#### TASK INSTRUCTIONS
Please copy, word for word, the line holding "[00:02:14.30]" and each line that follows it through the end of the entries, omitting any pictures.

(Records drawn from a dataset)
--*--
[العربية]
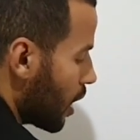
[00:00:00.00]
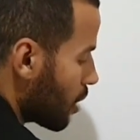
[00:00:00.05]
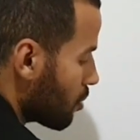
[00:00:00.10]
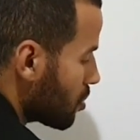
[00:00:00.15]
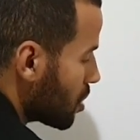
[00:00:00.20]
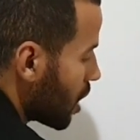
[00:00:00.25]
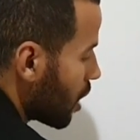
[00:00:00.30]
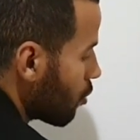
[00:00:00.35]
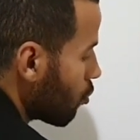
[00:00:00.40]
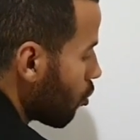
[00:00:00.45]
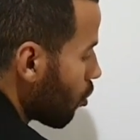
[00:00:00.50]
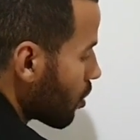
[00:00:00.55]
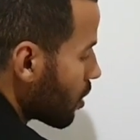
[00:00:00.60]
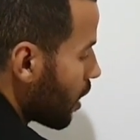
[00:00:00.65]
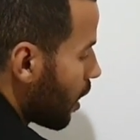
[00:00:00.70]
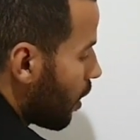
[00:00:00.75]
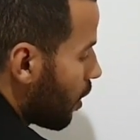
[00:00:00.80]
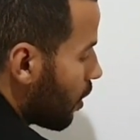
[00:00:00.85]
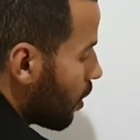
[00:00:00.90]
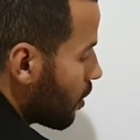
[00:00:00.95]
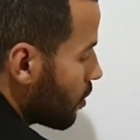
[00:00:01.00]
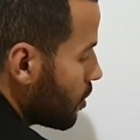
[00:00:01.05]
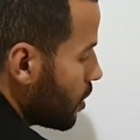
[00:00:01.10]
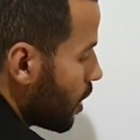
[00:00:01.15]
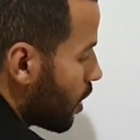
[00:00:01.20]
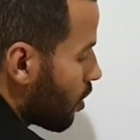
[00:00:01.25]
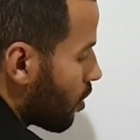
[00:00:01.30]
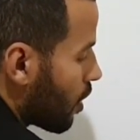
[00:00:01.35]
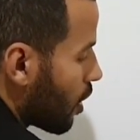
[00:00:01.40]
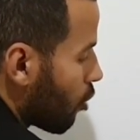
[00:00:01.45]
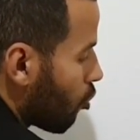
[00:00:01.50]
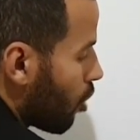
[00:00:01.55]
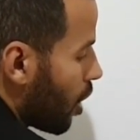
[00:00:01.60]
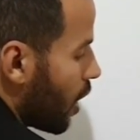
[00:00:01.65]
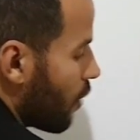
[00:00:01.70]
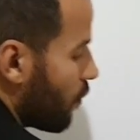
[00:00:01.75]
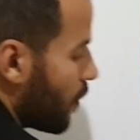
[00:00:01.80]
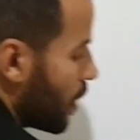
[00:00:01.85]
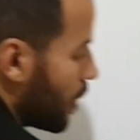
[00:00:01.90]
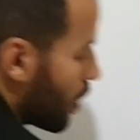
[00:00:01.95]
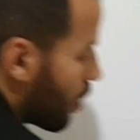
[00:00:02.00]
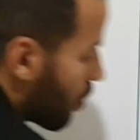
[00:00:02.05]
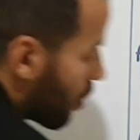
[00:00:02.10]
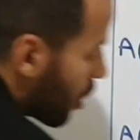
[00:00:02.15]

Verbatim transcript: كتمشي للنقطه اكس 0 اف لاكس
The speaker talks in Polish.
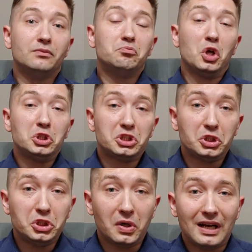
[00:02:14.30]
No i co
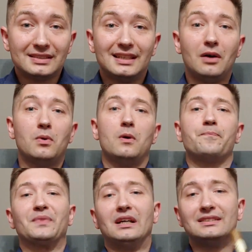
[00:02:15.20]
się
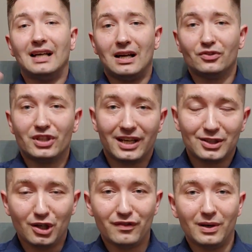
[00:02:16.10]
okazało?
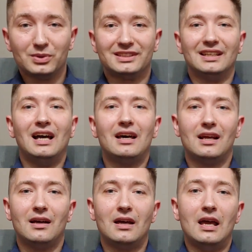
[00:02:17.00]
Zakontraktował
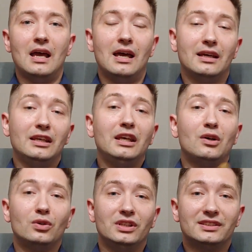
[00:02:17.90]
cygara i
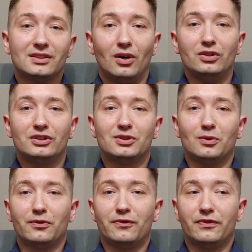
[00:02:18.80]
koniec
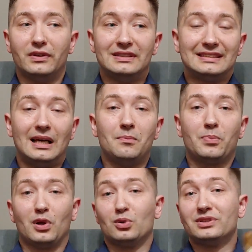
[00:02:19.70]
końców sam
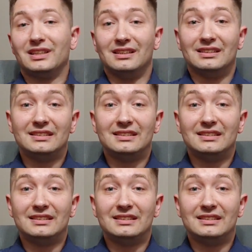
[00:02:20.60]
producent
--*--
#### TASK OUTPUT
[00:02:14.30]
No i co
[00:02:15.20]
się
[00:02:16.10]
okazało?
[00:02:17.00]
Zakontraktował
[00:02:17.90]
cygara i
[00:02:18.80]
koniec
[00:02:19.70]
końców sam
[00:02:20.60]
producent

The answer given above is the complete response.